Task requirements ::
Pictures are not part of the copy; reproduce the remaining data exactly.
BEGIN Data shown
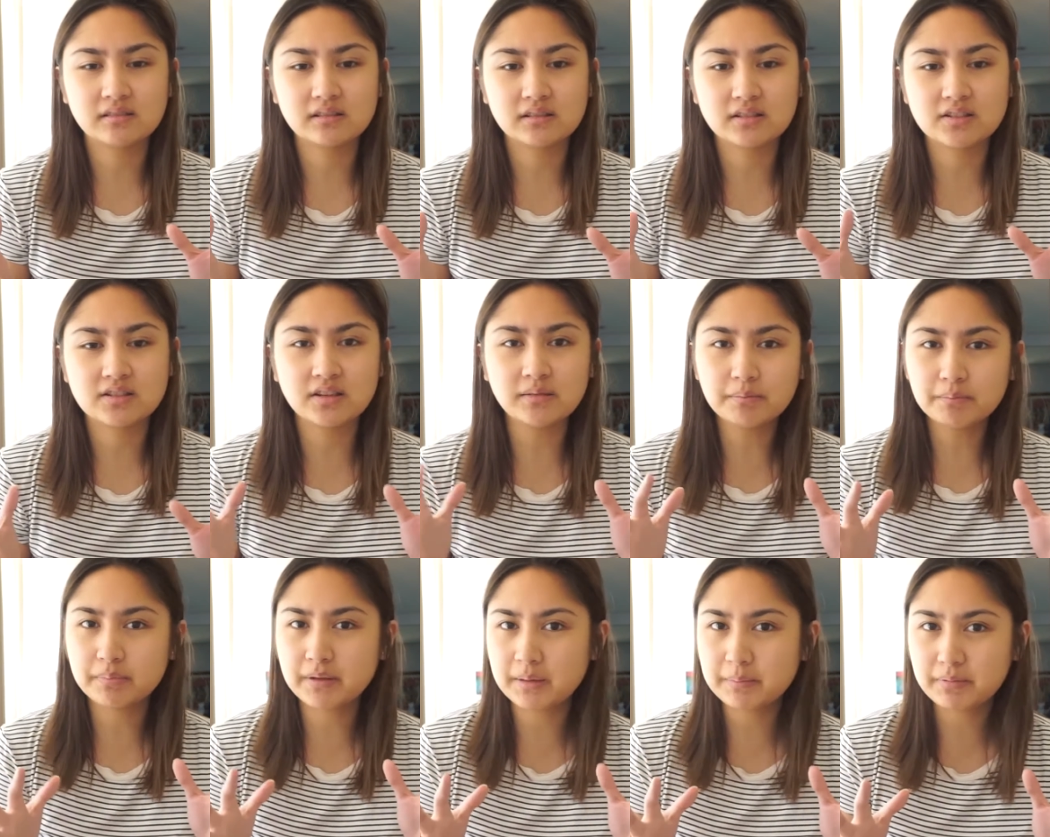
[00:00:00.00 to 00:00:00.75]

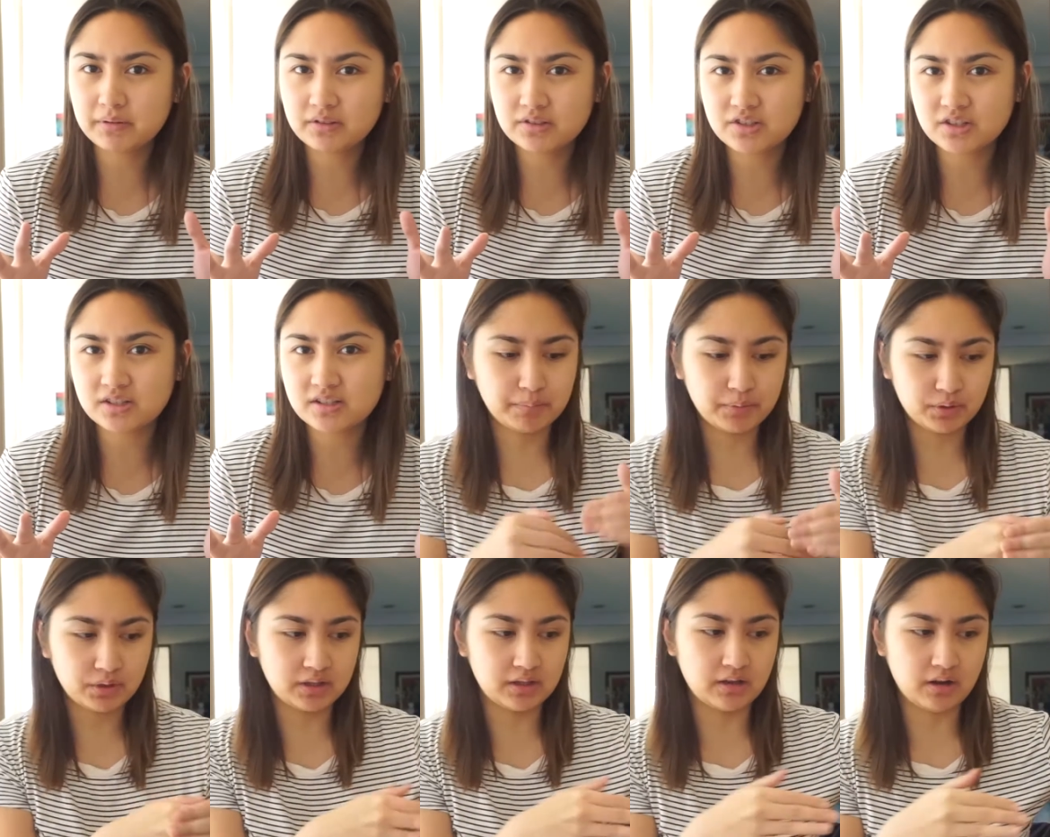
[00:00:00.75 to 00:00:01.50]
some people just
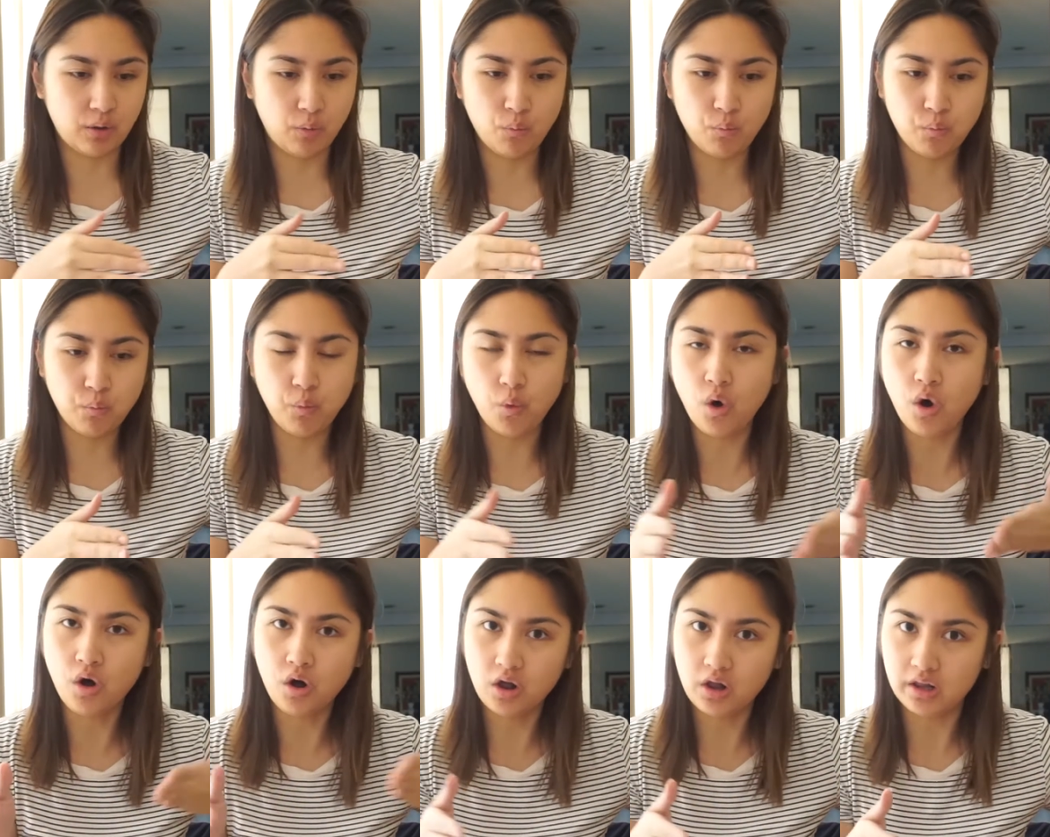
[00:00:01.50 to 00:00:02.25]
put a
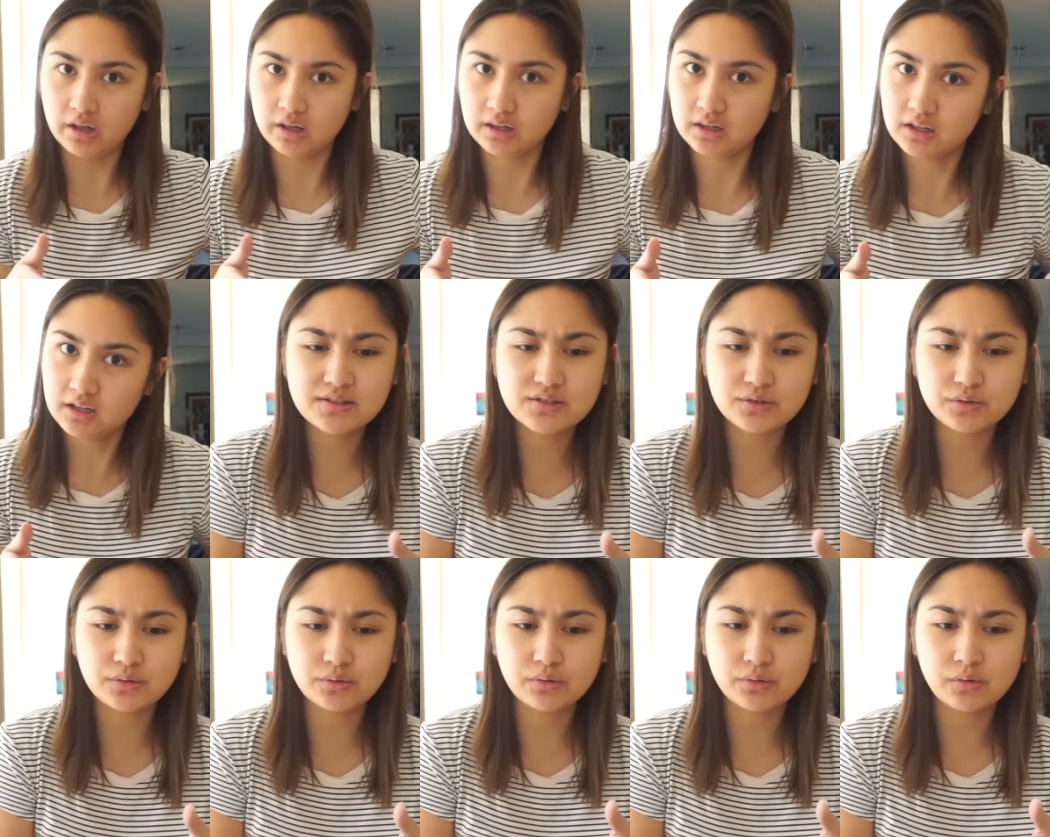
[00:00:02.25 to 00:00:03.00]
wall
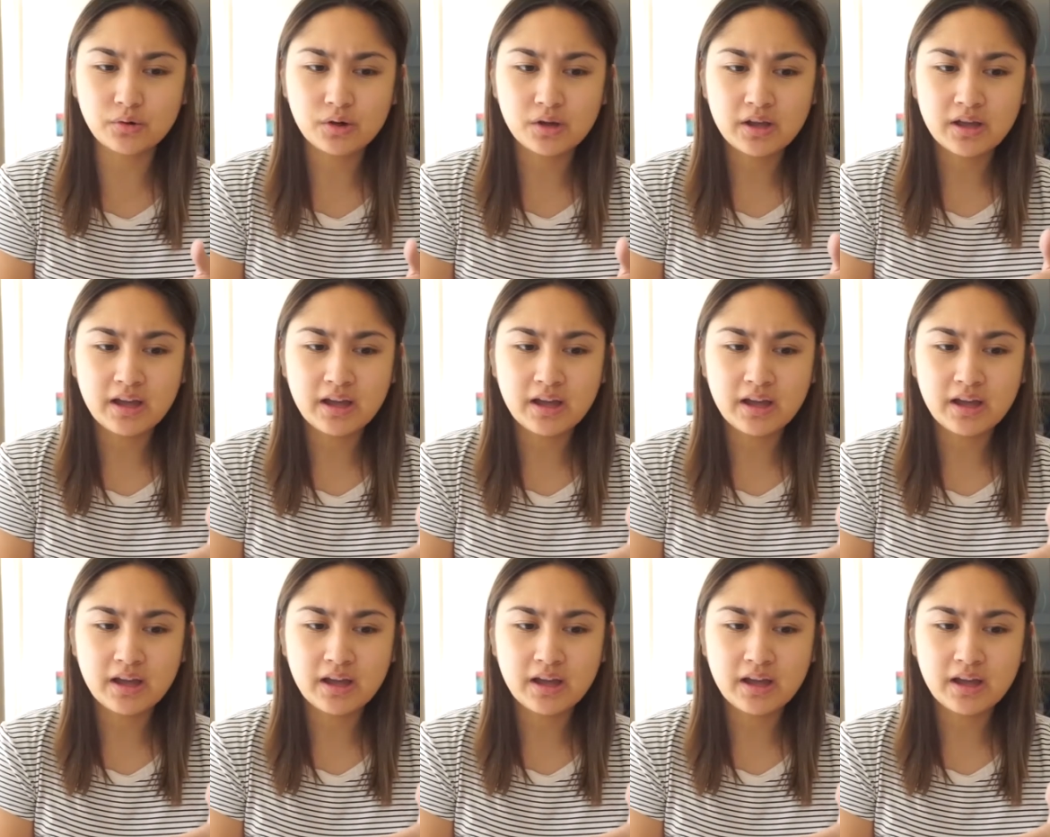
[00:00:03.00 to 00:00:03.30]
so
END Data shown
Task answer ::
[00:00:00.00 to 00:00:00.75]

[00:00:00.75 to 00:00:01.50]
some people just
[00:00:01.50 to 00:00:02.25]
put a
[00:00:02.25 to 00:00:03.00]
wall
[00:00:03.00 to 00:00:03.30]
so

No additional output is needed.